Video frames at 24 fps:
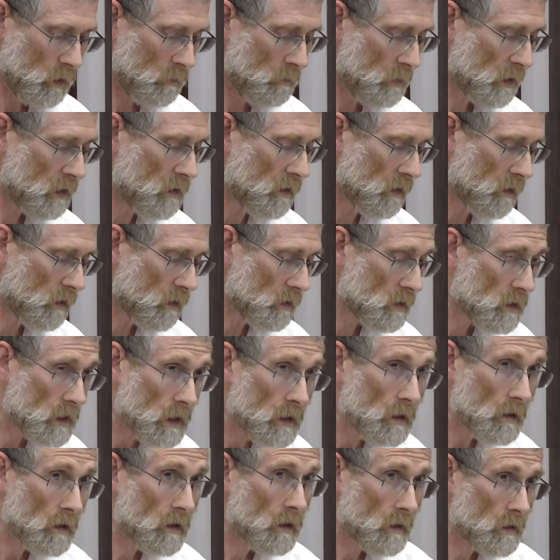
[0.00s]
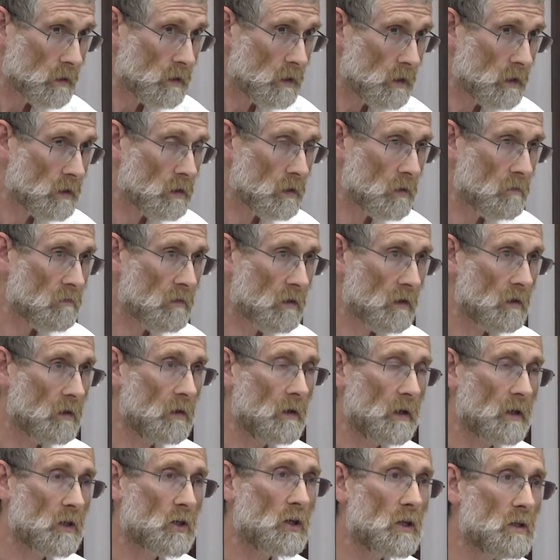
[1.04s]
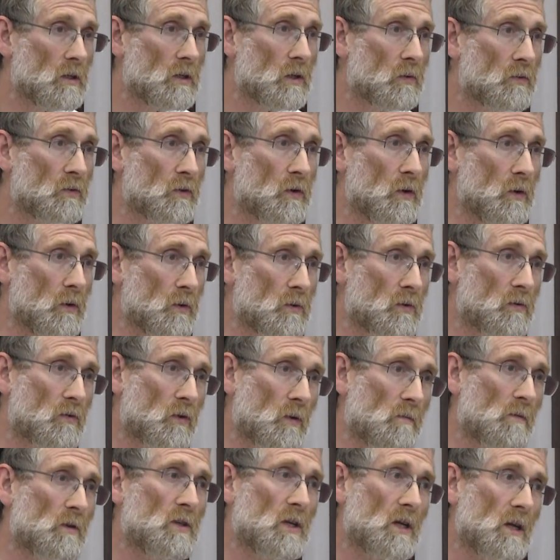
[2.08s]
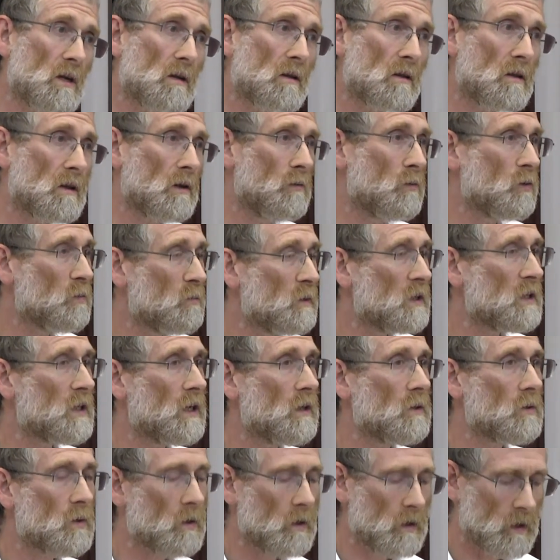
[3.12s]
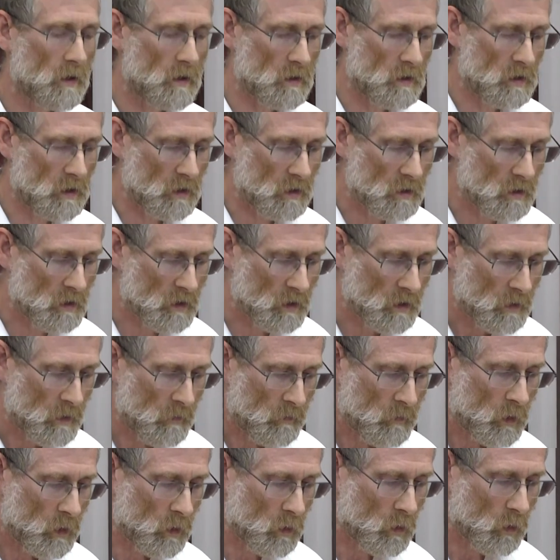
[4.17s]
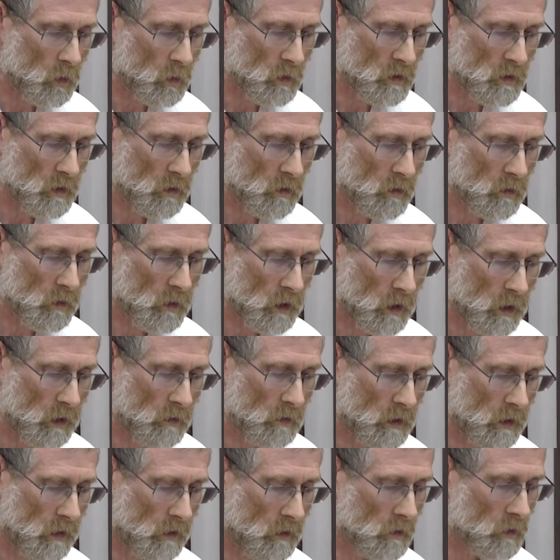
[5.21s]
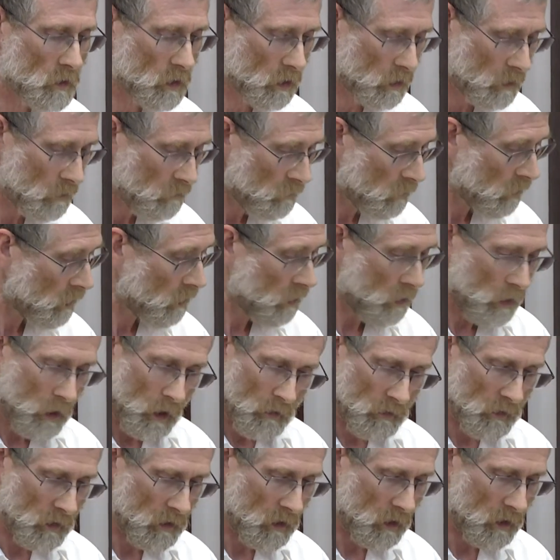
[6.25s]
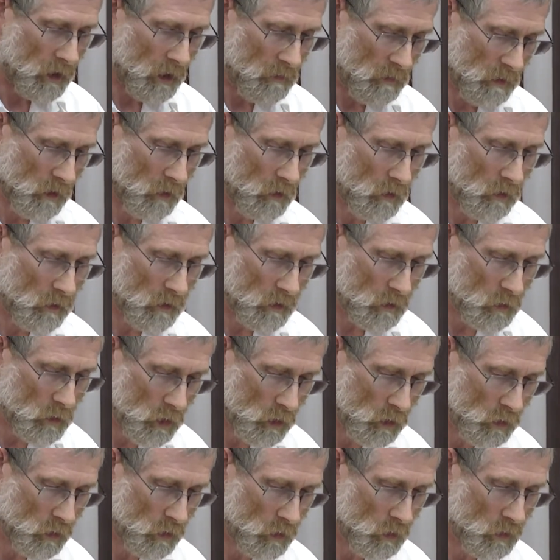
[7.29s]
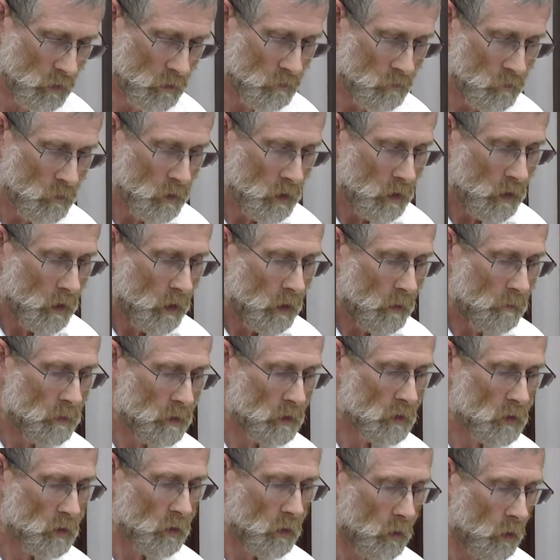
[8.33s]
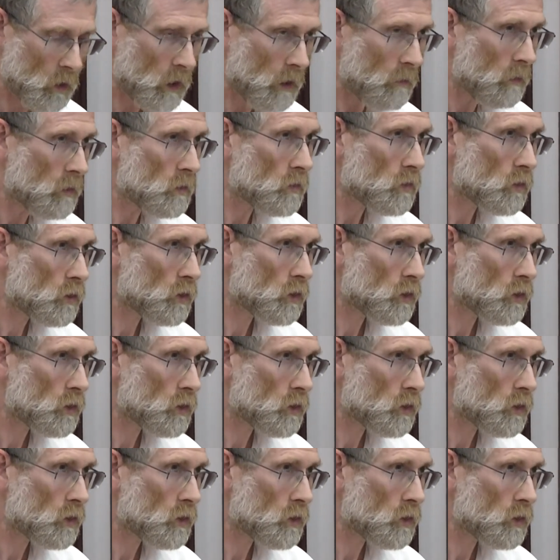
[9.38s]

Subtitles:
because the dates that he gives are actually different from the dates that would be calculated according to our calendar. And this is absolutely true, But all I want to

● **Your objective**: Write out all the records exactly, omitting the images.

● **Written solution**:
Video frames at 24 fps:
[0.00s]
[1.04s]
[2.08s]
[3.12s]
[4.17s]
[5.21s]
[6.25s]
[7.29s]
[8.33s]
[9.38s]

Subtitles:
because the dates that he gives are actually different from the dates that would be calculated according to our calendar. And this is absolutely true, But all I want to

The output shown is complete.